Ce que j’ai fait de l’aquarelle ? Je la cache. J’en découvre un millimètre carré par jour afin de m’y habituer très progressivement. Je ne voudrais pas être submergé de nouveau par le choc d’une beauté qui me pousserait à voler de nouveau ce que j’ai déjà volé.

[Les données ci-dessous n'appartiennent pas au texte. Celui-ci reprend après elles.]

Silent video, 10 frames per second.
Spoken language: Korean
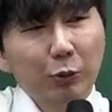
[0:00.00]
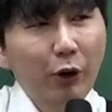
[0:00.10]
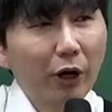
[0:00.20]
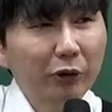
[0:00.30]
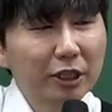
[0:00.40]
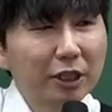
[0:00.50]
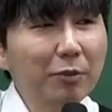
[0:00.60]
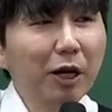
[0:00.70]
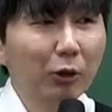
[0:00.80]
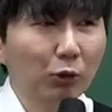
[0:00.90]
좀 변화가 굉장히
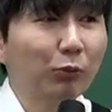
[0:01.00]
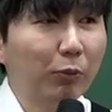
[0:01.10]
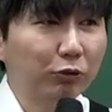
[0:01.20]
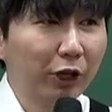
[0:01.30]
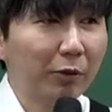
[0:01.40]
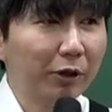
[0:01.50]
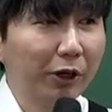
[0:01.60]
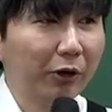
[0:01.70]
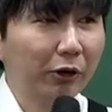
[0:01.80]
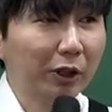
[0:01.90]
심하게 노동법 분야란
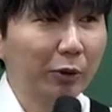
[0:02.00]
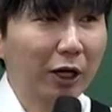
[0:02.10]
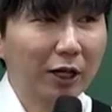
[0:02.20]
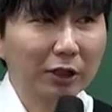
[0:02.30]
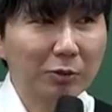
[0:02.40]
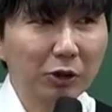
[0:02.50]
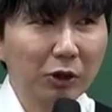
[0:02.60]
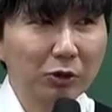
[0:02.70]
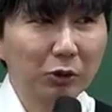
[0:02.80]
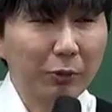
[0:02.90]
말이에요. 그러다 보니까 강사
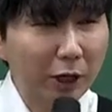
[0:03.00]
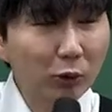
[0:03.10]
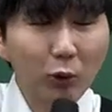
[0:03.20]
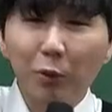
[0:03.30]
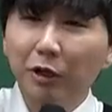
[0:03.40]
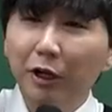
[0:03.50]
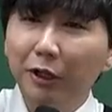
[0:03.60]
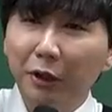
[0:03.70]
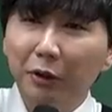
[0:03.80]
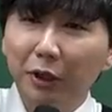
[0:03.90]
입장에서도 매년 고민을 해야
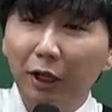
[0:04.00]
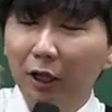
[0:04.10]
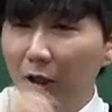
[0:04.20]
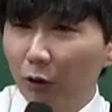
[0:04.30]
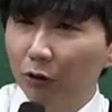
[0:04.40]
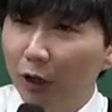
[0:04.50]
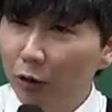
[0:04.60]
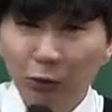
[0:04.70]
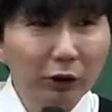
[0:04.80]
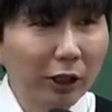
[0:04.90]
돼요. 이게 어떻게
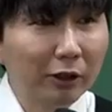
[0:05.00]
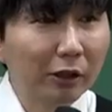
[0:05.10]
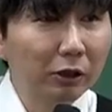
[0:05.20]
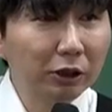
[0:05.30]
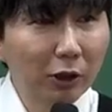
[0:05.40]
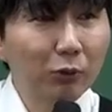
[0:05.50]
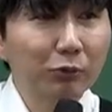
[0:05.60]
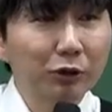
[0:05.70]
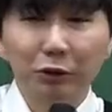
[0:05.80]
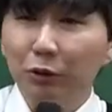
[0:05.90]
좀 더 쉽게
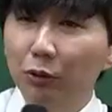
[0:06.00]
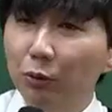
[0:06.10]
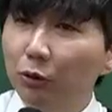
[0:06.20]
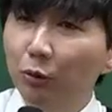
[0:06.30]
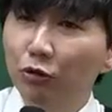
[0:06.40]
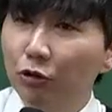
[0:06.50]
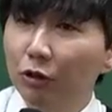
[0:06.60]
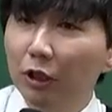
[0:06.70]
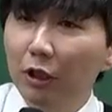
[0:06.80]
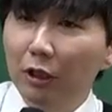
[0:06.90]
공부할 수 있고 좀 더
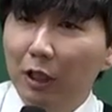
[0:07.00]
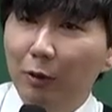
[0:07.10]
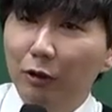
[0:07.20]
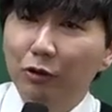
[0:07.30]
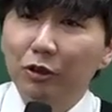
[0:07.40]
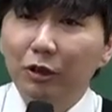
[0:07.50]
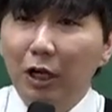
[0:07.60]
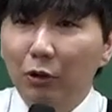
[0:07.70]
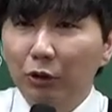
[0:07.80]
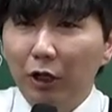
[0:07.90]
점수를 잘 받을 수 있을까
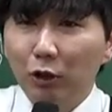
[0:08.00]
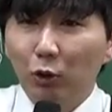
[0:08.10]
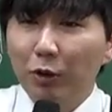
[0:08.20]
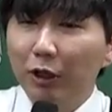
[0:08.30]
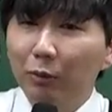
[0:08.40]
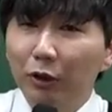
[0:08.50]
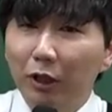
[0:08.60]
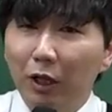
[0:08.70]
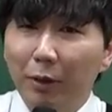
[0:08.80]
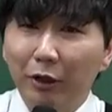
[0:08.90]
그런 것도 계속 고민하다
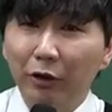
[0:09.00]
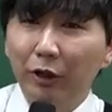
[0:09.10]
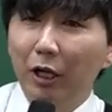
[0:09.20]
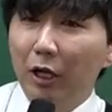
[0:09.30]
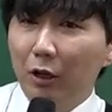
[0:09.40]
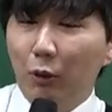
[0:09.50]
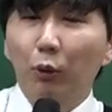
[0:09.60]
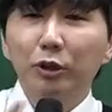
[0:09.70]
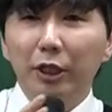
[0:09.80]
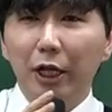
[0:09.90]
보니까 매년
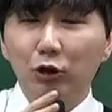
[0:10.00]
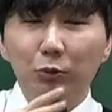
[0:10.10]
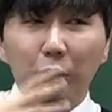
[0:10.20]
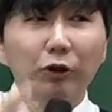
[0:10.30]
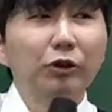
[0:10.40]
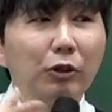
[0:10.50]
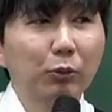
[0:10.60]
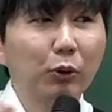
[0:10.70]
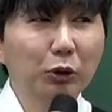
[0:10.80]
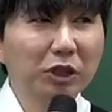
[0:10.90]
교재의 좀 변경
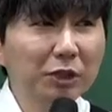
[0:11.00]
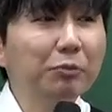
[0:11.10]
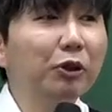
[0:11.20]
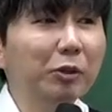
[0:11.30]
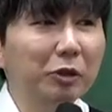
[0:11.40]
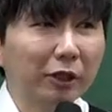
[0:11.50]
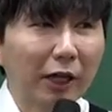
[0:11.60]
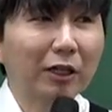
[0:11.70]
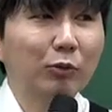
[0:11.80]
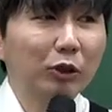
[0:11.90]
폭이 좀 큰 편입니다.
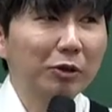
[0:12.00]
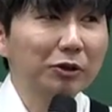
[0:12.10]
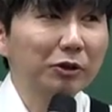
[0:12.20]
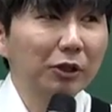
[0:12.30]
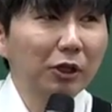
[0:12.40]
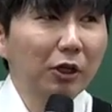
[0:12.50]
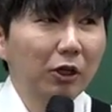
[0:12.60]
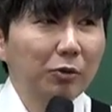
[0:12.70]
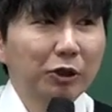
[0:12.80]
다른 과목에 비해서. 그럼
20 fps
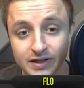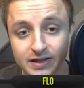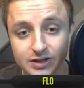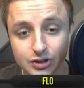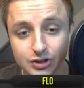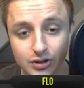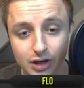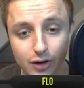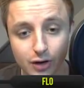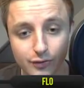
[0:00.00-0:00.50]
hier
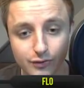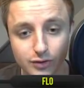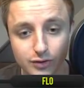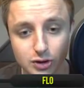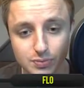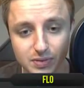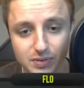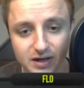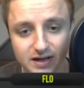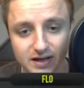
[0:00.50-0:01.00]
schon
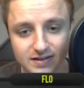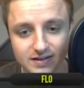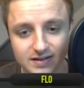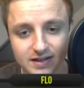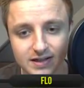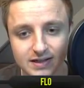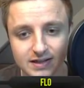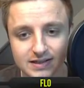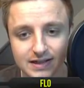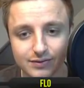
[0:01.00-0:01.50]
aufgespart.
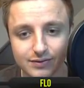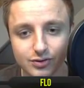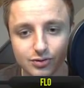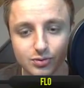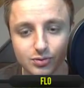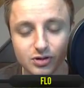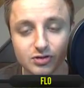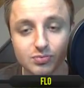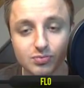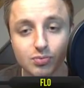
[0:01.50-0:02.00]
Da wird es
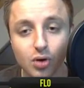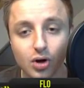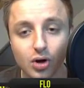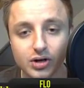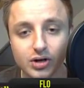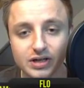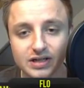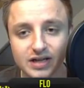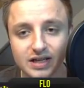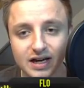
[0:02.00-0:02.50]
übrigens
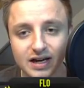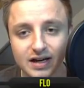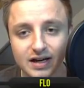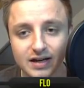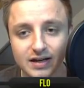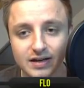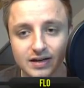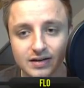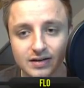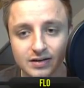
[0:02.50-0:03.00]
morgen
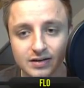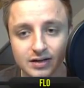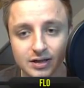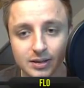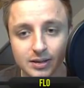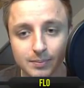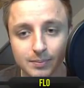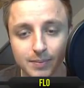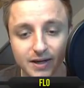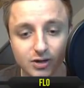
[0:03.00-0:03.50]
ein
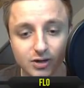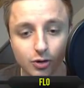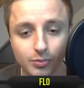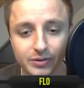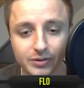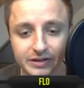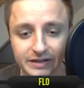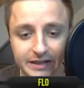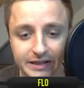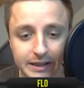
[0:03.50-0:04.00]
äh,
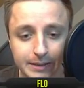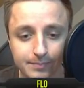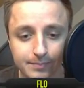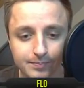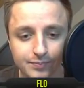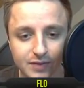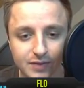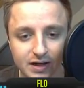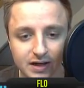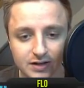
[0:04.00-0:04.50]
Pack-Opening
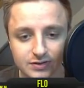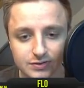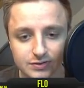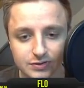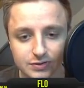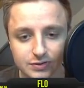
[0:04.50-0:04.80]
geben. Also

Afin de mener notre enquête jusqu’au bout, nous publions la réaction de l’artiste.

Jean-Pierre Montmasson

— Effondré, moi ? Pas du tout ! Je tiens la permanence, comme d’habitude lorsqu’une jeune femme saisie de surprise et d’étonnement m’avertit du larcin auquel elle vient d’assister. Vol d’une aquarelle décollée de son cadre : magnifiques traces de déchirures sous les quatre solides points de colle. Un vol à l’arraché !

Et voilà repartie en voyage cette aquarelle peinte à l’ombre du flying deck, sur la passerelle du CMA/CGM Manet au large des Galapagos. Elle passe de mon sous-main de bois strié par les marques de mon cutter aux mains d’un homme assez jeune, comme en témoigne la vidéo de surveillance. La voilà repartie, comme mon travail, pour un périple au long cours.

Le mobile du vol importe peu : me voilà soudain reconnu dans l’art du carnet de voyage, consacré dans l’art de la rencontre, du partage (déchirures éventuellement comprises) avec les autochtones des débits de boissons où partout dans le monde m’incruste mon art.

L’exposition ? Un vrai succès. Je découvre la diversité des visiteurs. La deux millième, une Turinoise a reçu mon livre en cadeau, comme le trois millième et le quatre millième. Quelle merveille que ce visiteur rompant le comptage, déchirant l’ordre établi d’un vol qui m’élève, moi, modeste artiste, au rang d’un Léonard de Vinci ! Lorsqu’en 1911 on vola La Joconde au Louvre, il y eut d’interminables files d’attente pour voir l’espace alors vide qu’avait occupé l’ŒUVRE.

La consécration d'Annecy grâce au vol d'une œuvre d'art.

Porter plainte ? Ce serait réduire cet acte héroïque à un simple larcin. Sic transit gloria mundi , on ne se baigne jamais deux fois dans le même fleuve disait Héraclite. L’aquarelle passe, l’art demeure : je viens d’accrocher une belle aquarelle de Zanzibar en place de celle que l’on m’a dérobée. Tentation pour un futur vol à l’arraché ?

La photo montre Jean-Pierre Montmasson devant la nouvelle aquarelle exposée.